Record extracts
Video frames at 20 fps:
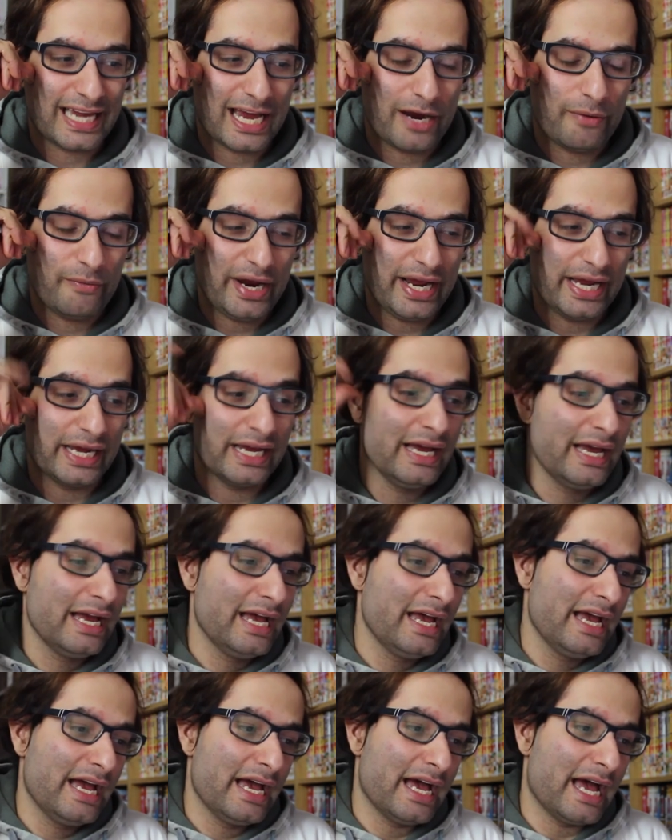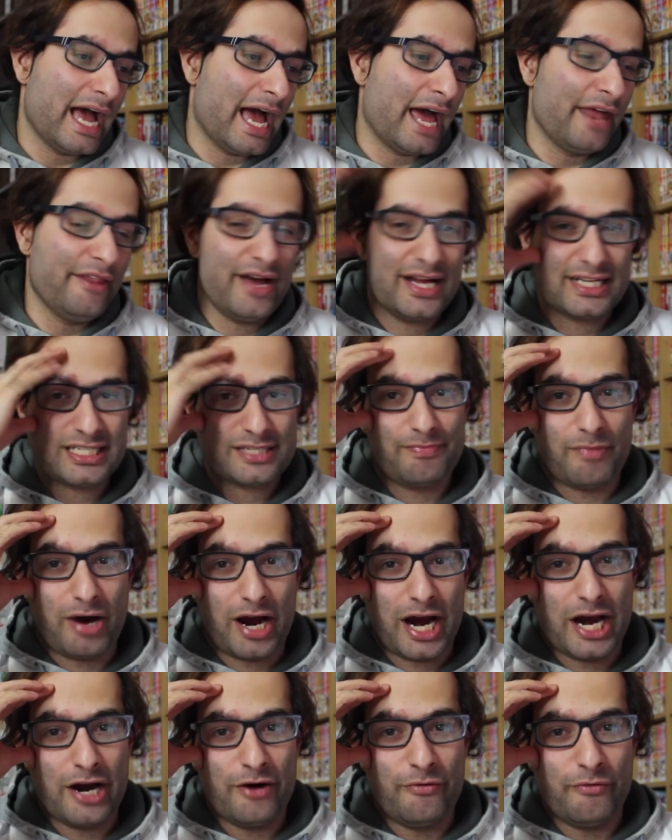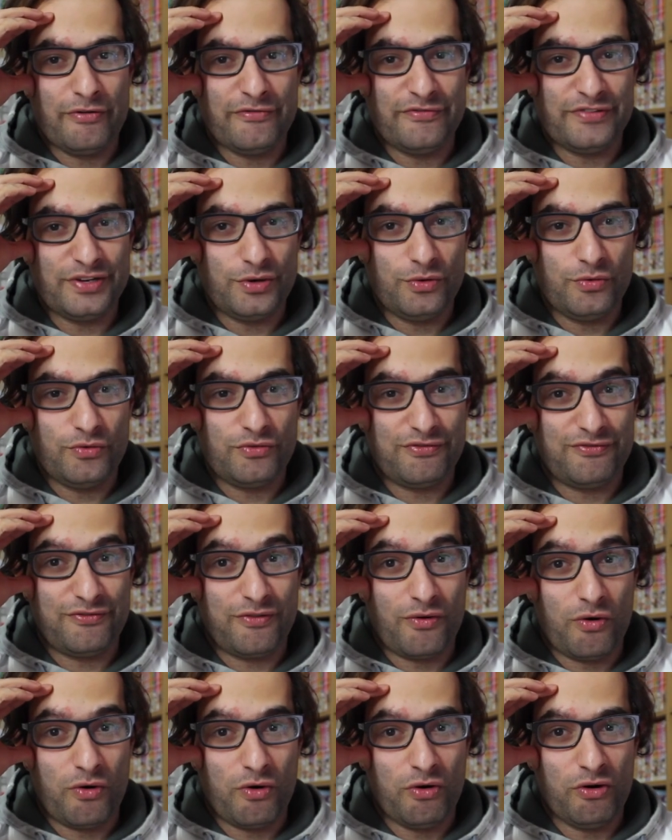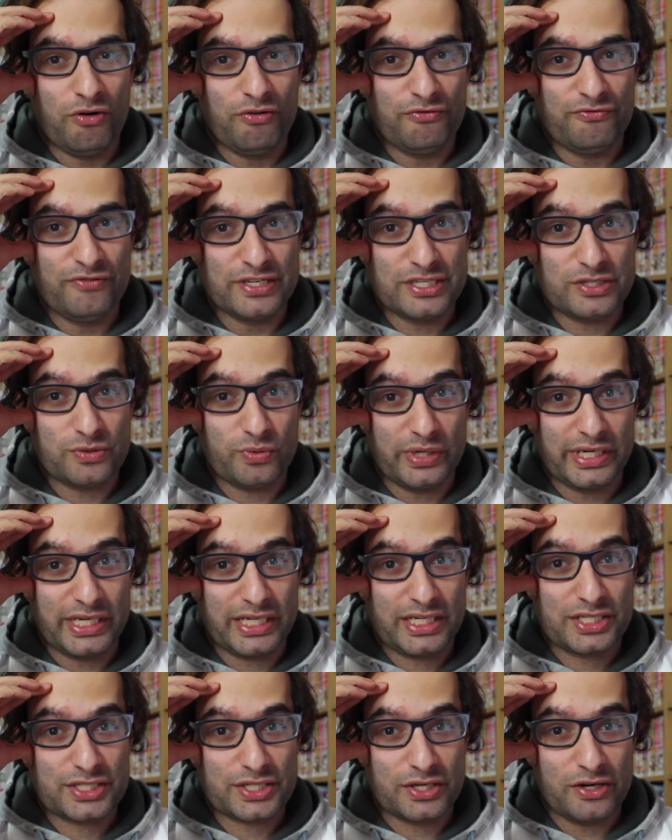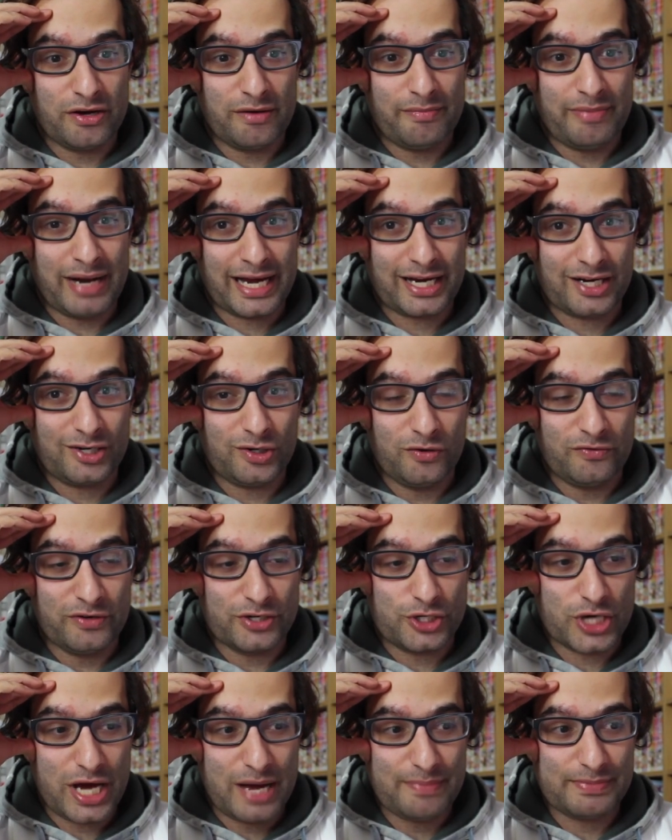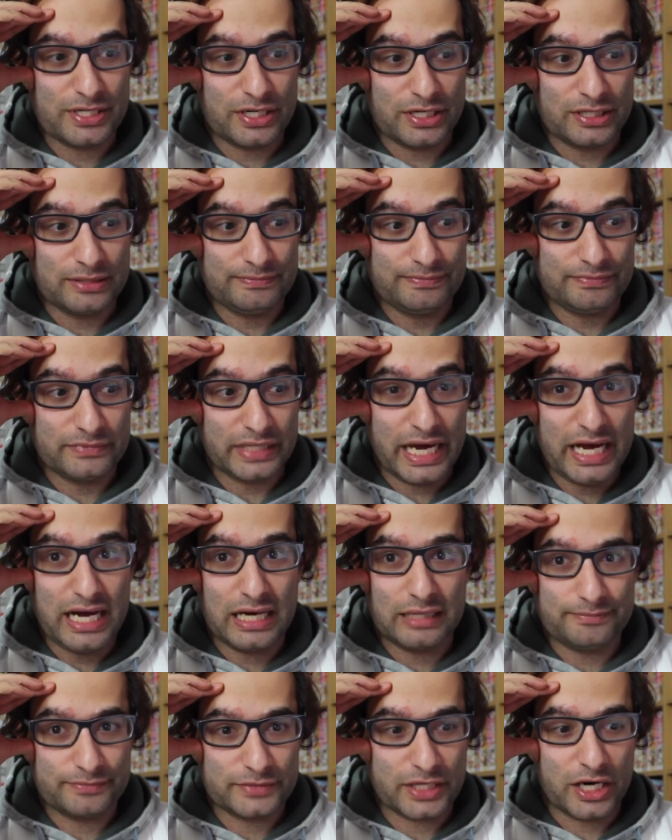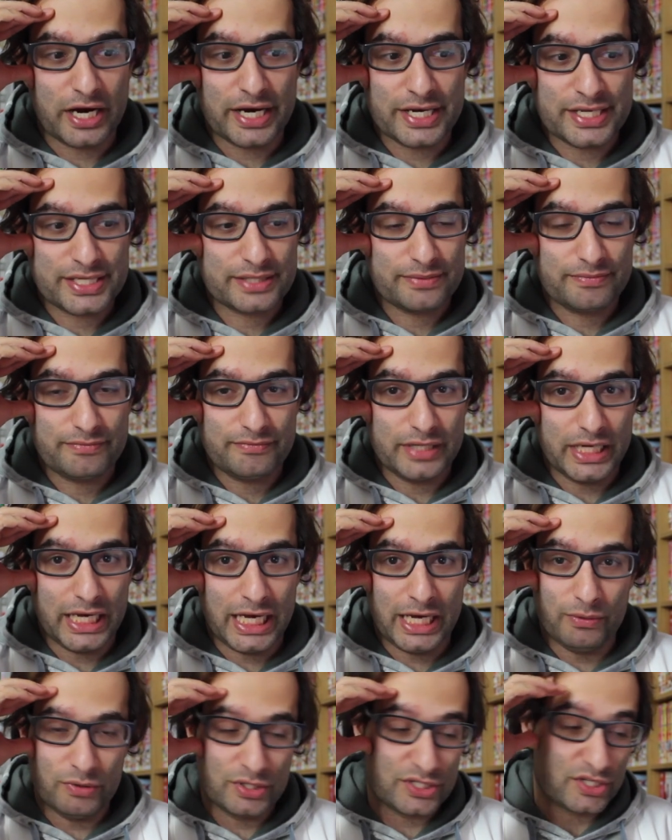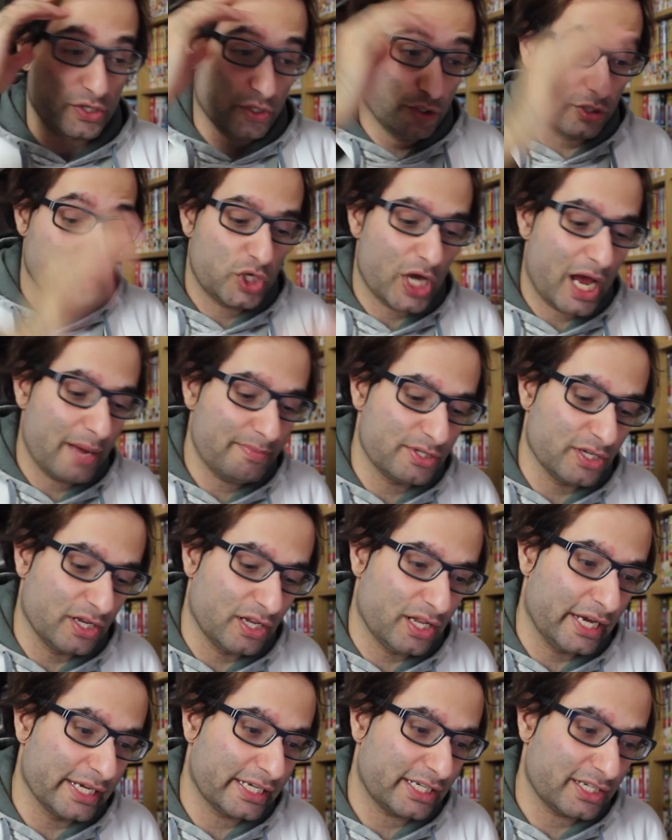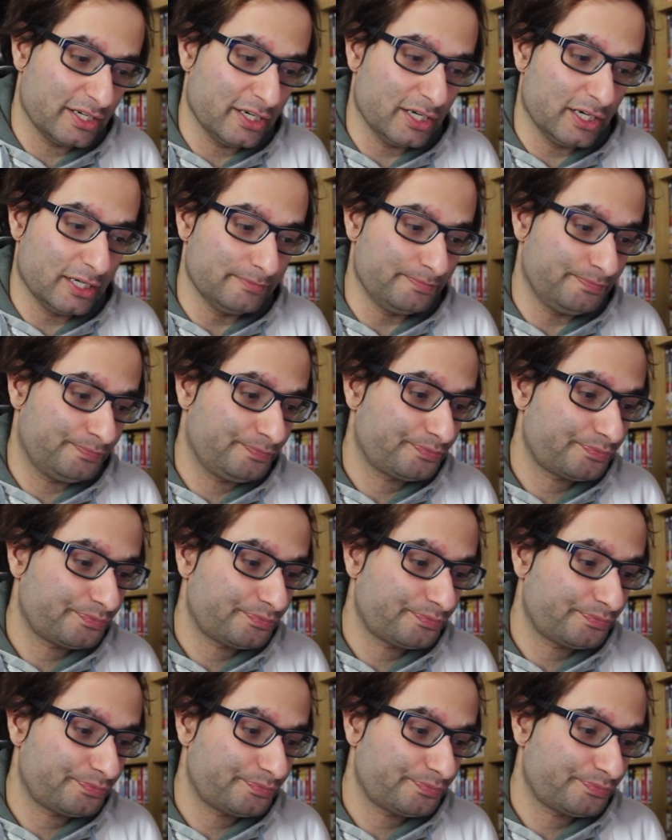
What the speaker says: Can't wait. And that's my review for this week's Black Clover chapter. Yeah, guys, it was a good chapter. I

...

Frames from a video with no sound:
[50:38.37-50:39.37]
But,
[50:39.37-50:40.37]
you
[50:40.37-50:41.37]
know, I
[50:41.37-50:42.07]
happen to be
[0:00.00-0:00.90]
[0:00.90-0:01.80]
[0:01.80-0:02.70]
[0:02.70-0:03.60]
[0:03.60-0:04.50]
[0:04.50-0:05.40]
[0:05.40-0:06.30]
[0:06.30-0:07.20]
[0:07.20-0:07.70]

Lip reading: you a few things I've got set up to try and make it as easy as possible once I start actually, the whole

About this task
Taking the lines above, repeat exactly those from the line that contains "Frames from a" through the line that contains "[0:05.40-0:06.30]", and both of those lines as well. Include nothing else.

Finished task
Frames from a video with no sound:
[50:38.37-50:39.37]
But,
[50:39.37-50:40.37]
you
[50:40.37-50:41.37]
know, I
[50:41.37-50:42.07]
happen to be
[0:00.00-0:00.90]
[0:00.90-0:01.80]
[0:01.80-0:02.70]
[0:02.70-0:03.60]
[0:03.60-0:04.50]
[0:04.50-0:05.40]
[0:05.40-0:06.30]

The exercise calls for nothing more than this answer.